To many Armenians in the area, who lost touch with their family histories after the genocide and were often raised as Muslims by Kurdish families, the church has served as an anchor as they rediscovered their identities.

These “hidden Armenians” emerged as Turkey relaxed its restrictions on minorities, but now they say they again feel threatened.

That helps explain why the government’s seizure of the church struck a particularly raw nerve with the Armenian diaspora and rights groups, who say the expropriation of religious properties and 6,300 plots of land in Diyarbakir is a blatant violation of international law.

“This is reminiscent of the events leading up to the start of the Armenian genocide on April 24, 1915, when properties were illegally confiscated and the population was displaced under the false guise of temporary relocation for its own protection,” said Nora Hovsepian, the chairwoman of the Western Region of the Armenian National Committee of America.

“That temporary relocation,” she added, “turned out to be death marches and a permanent disenfranchisement of two million from their ancestral homeland.”

The Turkish government denies that those killings amounted to genocide, saying thousands of people — many of them Turks — died as a result of civil war.

The local governor’s office defended the decision to expropriate the property in Diyarbakir, saying in a written statement that the main aim was to bring Sur’s potential as a historic quarter to light by restoring registered buildings and replacing irregular structures with new ones that fit the city’s historical fabric. Local officials have said the properties will be returned once they are restored.

But many communities in the area have lost trust in the government, and official statements have been dismissed as insincere.

“The government wants to seize the heart of Diyarbakir and singularize it, ridding it of its rich multifaith and multicultural structure,” Abdullah Demirbas, a former mayor of Diyarbakir, said in a telephone interview.

A video distributed by the prime minister’s office to illustrate the government’s vision for the project has also been criticized for its focus on mosques and residential areas over other prominent religious establishments in the area.

One line of narration in particular drew the attention of religious minorities: “The call to prayer that rises from Diyarbakir’s minarets will not be quieted down.”

The Diyarbakir Bar Association has sued the government, claiming that the project is a work of “military and security reconstruction” and that it will not benefit Sur.
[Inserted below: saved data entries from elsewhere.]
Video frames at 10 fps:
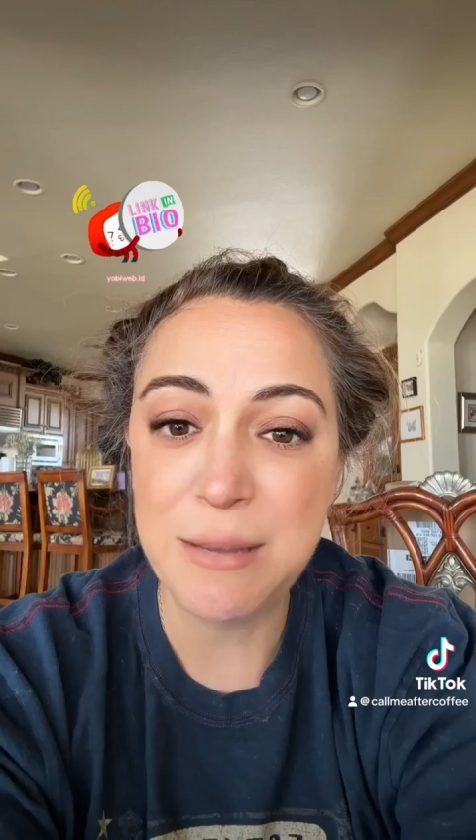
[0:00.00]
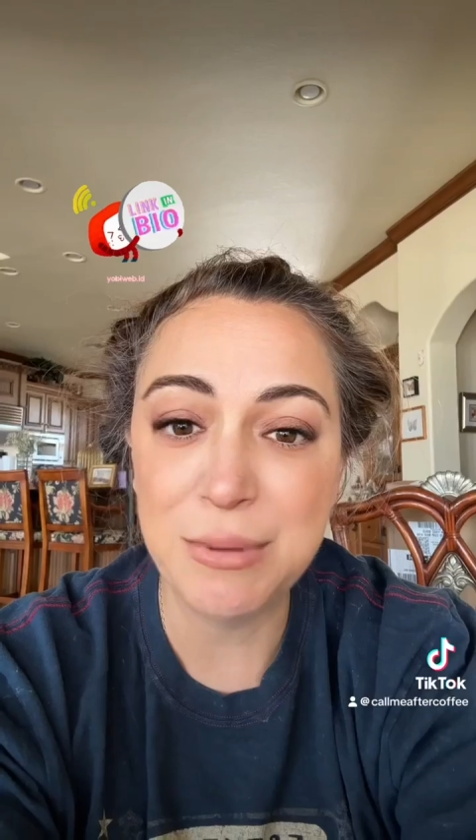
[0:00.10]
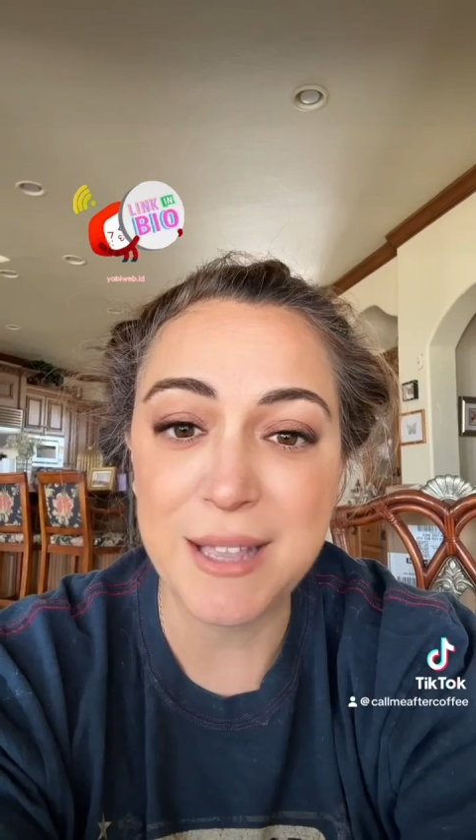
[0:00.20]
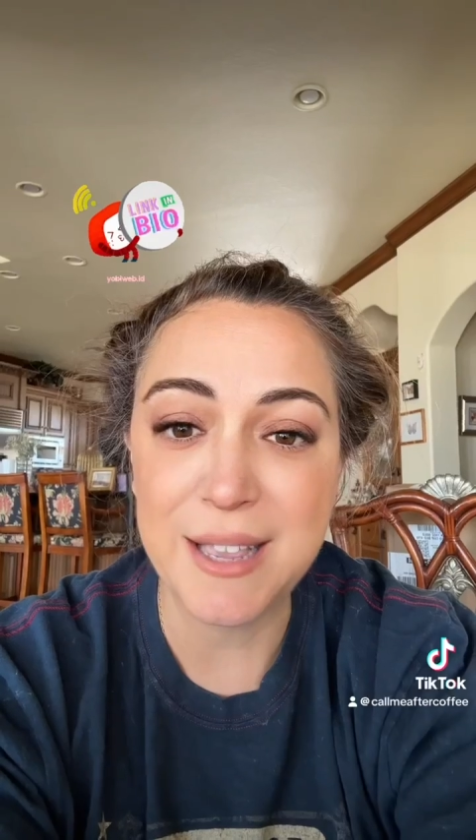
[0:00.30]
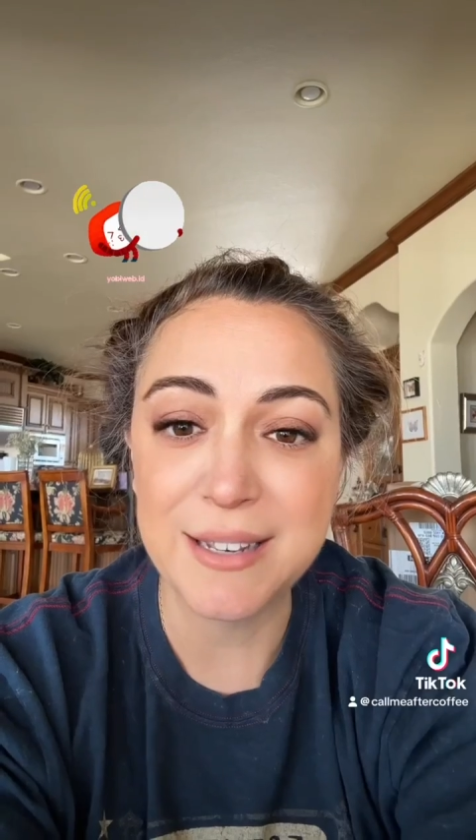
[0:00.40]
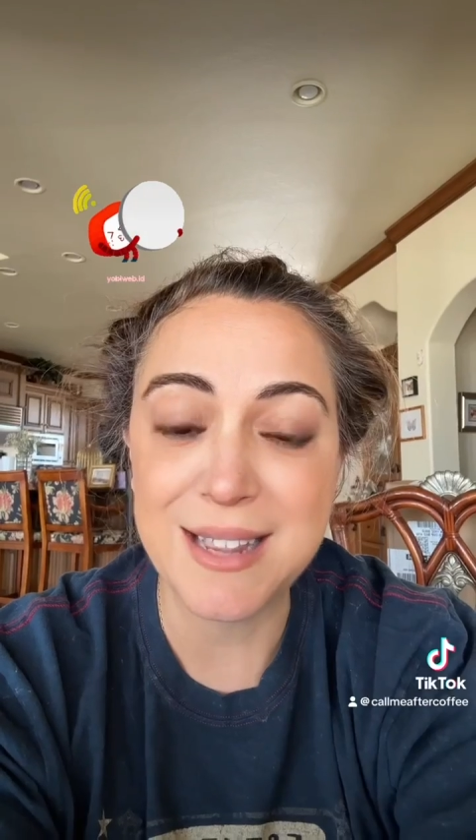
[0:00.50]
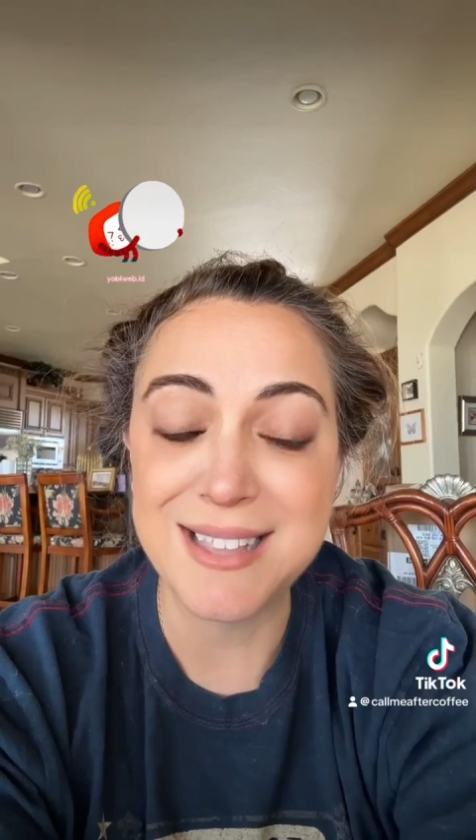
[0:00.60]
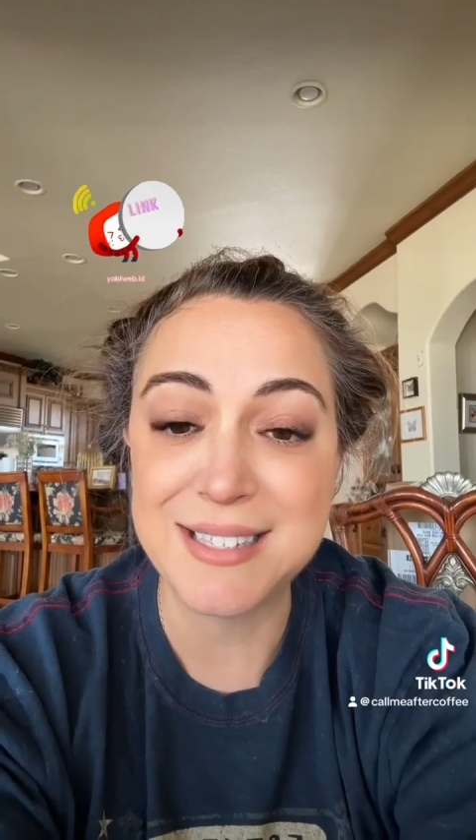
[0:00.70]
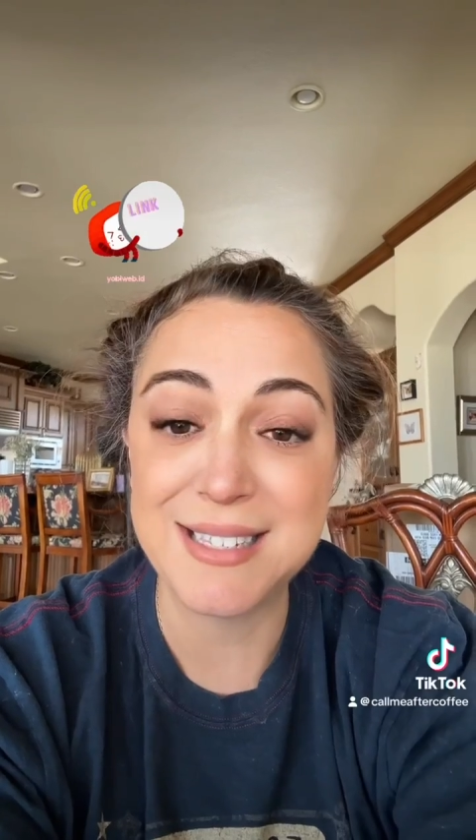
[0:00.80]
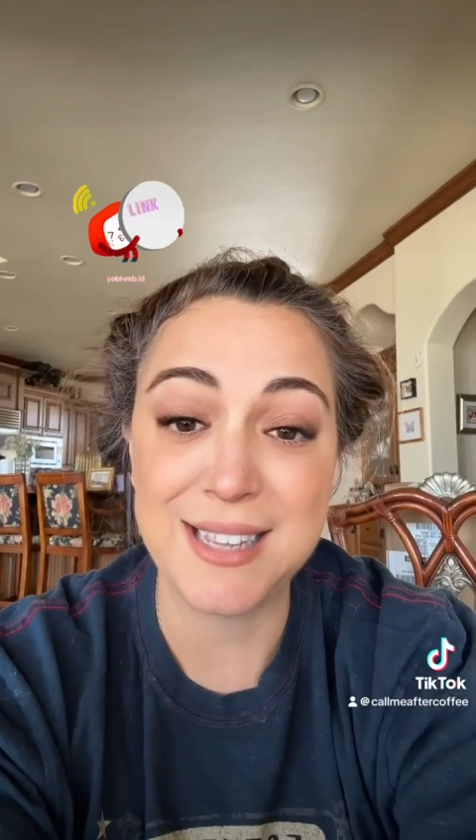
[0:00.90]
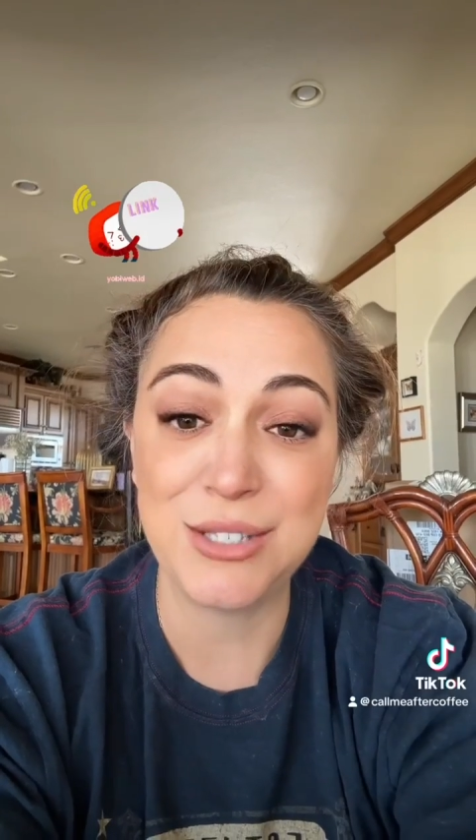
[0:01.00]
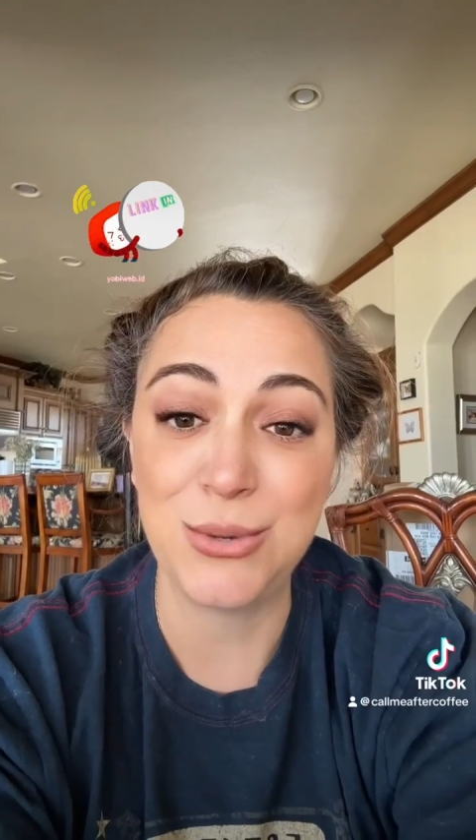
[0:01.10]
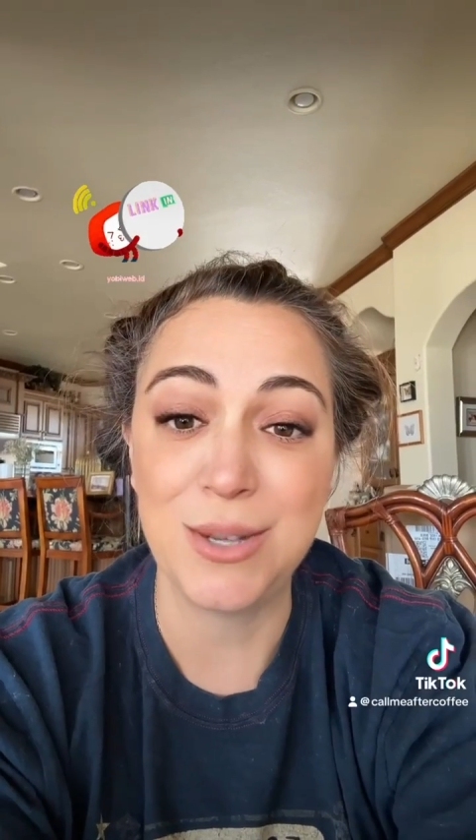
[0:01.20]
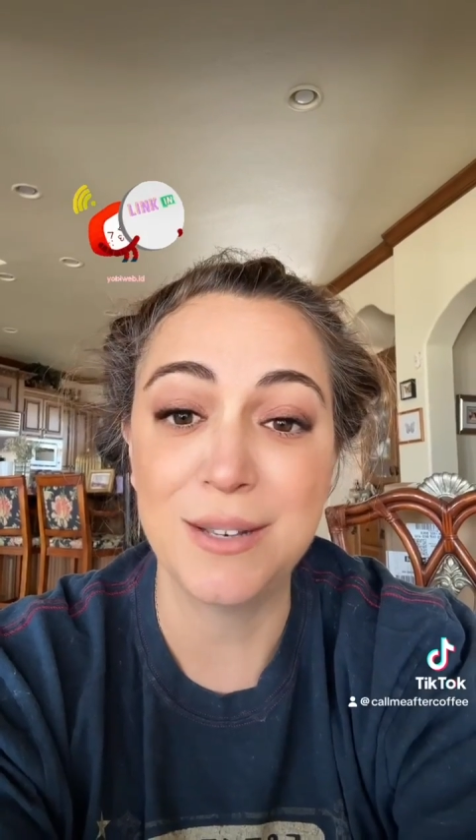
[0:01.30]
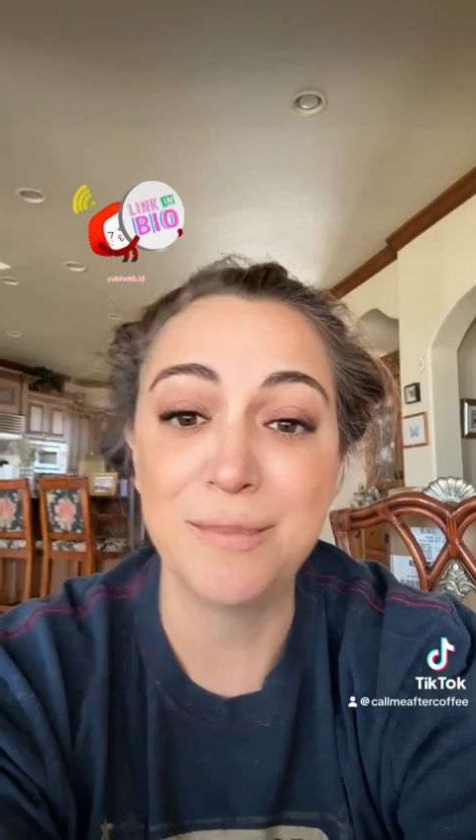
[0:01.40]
plan and stick to it.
The Surp Giragos Church is also preparing to take legal action against the order.

The developments in Sur have marred the steps taken by the Turkish government in recent years toward reconciliation with the nation’s Armenian population.
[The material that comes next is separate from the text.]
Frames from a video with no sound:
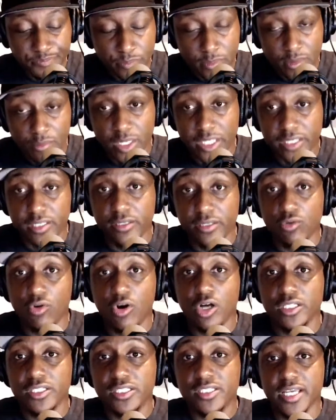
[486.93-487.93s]
But the New
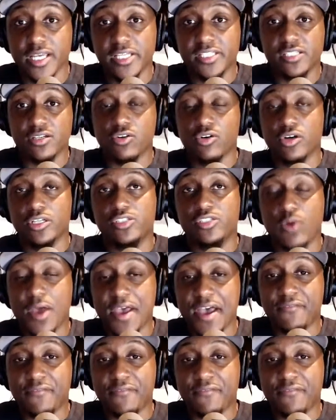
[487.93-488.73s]
Orleans Saints are going to have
Last year, a historic Armenian orphanage, built by dozens of descendants of people who survived the genocide, was returned by the government to the Gedikpasa Armenian Protestant Church Foundation, after months of campaigning and the intervention of Mr. Davutoglu.

At the time, Armenians worldwide hailed the decision as an example of how activism by Turkish Armenians could bear fruit.
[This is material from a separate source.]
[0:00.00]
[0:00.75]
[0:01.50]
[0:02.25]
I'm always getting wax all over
But critics argued that the restitution of the land just before important elections was politically motivated, and said they doubted that other confiscated properties would be returned in a timely fashion.

“How can we have any trust left when the government backtracks on every positive step taken?” asked Anita Acun, a leader in the Armenian community in Istanbul. “But even so, the situation in Sur came as a surprise. We never imagined history would repeat itself.”

That history, and the traumas associated with those bloody events, have been passed down through generations, and continue to reverberate among Armenians.

“We haven’t been able to go to the church for months, and it’s devastating to hear that it has been damaged in the fighting,” said Onur Kayikci, a Kurdish resident of Sur, who recently became aware of his Armenian ancestry. “For us, it’s not just a building or a place of worship. It’s where we would come to put together the pieces of our history and identity together.”